Stephenson’s vision for OU’s new football personnel department was that of an NFL franchise, where the whole operation is run by a GM but also isolates different elements like scouting and an NIL/revenue sharing structure (a salary cap) and contract negotiations.
“Just looking at short term and long term, there's a capology that goes into this that's a very complicated space,” Venables said in March when he introduced Nagy. “You've had to kind of figure it out year by year since it really started. … We don't know what the rules are, what the limitations are and how things are going to change. And so you've done the best that you could under the circumstances these last few years.
“So we're all looking forward to that structure and the boundaries and the guardrails that will be in place through that structure to help you be successful, and I just appreciate the administration for carefully and thoughtfully putting together this model through a lot of hard work and research led by both Randall and Joe both.”
“We're going to have more of a pro model,” Nagy said. “ … I want to bring in proven guys that have seen NFL-quality players. That’s what we’re looking to add. So bringing those guys down from the NFL will be important, especially in the portal, because that’s where they’ve been really focused.
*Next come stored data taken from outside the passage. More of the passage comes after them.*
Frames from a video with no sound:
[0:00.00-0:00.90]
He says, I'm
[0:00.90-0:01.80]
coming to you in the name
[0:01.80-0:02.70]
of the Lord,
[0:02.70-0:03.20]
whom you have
And so then we have to beef up the department with more guys that have been on the college side.”
It’s that kind of forward thinking — proactive instead of reactive — that OU’s next athletic director must have so the Sooners can keep up with college football’s vanguard and compete for championships in the SEC.
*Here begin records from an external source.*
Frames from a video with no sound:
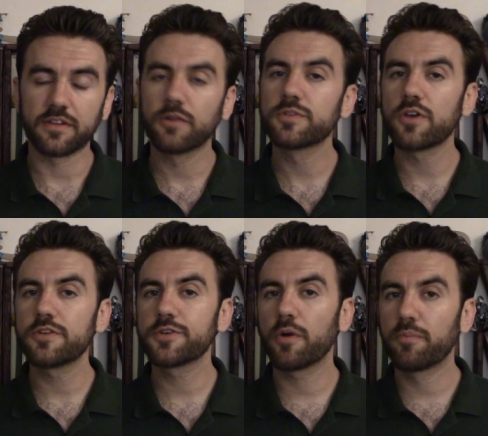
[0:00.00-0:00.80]
there was
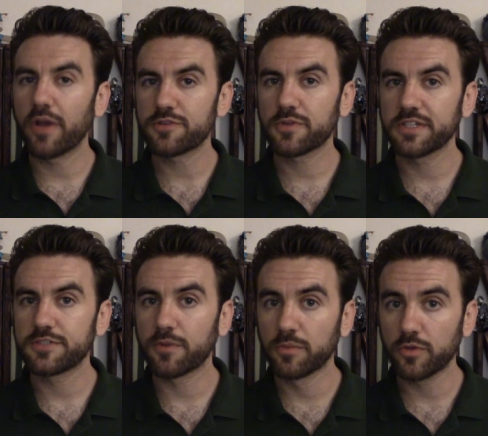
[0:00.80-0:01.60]
also a press release
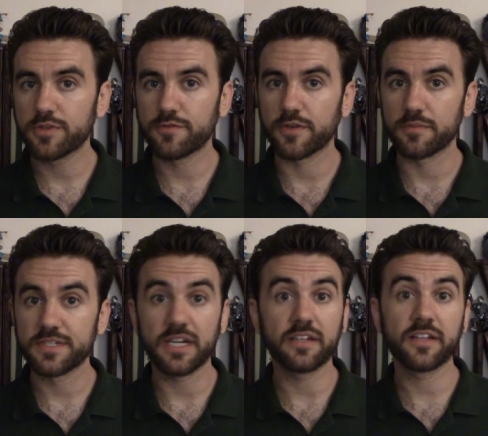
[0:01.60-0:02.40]
from Lucasfilm
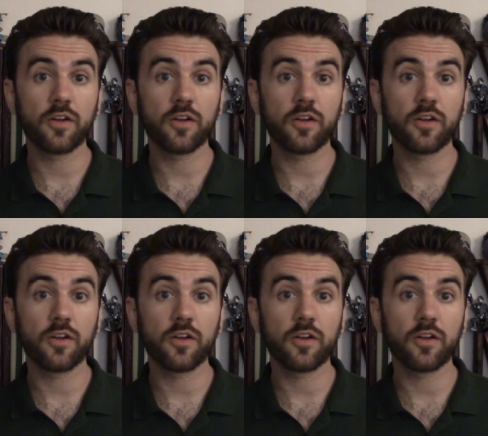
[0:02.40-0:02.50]
stating that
In that vein, Stephenson suddenly is the man of the hour on the Oklahoma campus. His decisions in the coming weeks and months could ultimately shape OU athletics for a generation or beyond.
“He's been involved with the PGA of America. He's done massive media deals. He understands the media landscape,” Harroz said. “And so we brought him in to give us a hand. I think you saw a product of that, of he and Joe working together with bringing in and restructuring, putting in the GM operation, putting Jim Nagy in there, the talent he attracted — and that putting us in first, as I understand it, in the country, a position of a true pro GM front office.
“I’ve got every confidence in Randall and the team around him. Again, it's a search committee, and Randall’s expertise, as I said before, coupled with advice from Joe and others on that committee.
“And we’ll be announcing that committee hopefully relatively soon, what that committee looks like — I think you'll see from the composition of it, once it's put together, that we've got a committee that can provide both insights into where the landscape is going, also an understanding of our history and tradition, and in coupling those together to get the right person to be here.
“So it's going to take a little time, but I think we'll have that right team being led by Randall, that moves us forward.”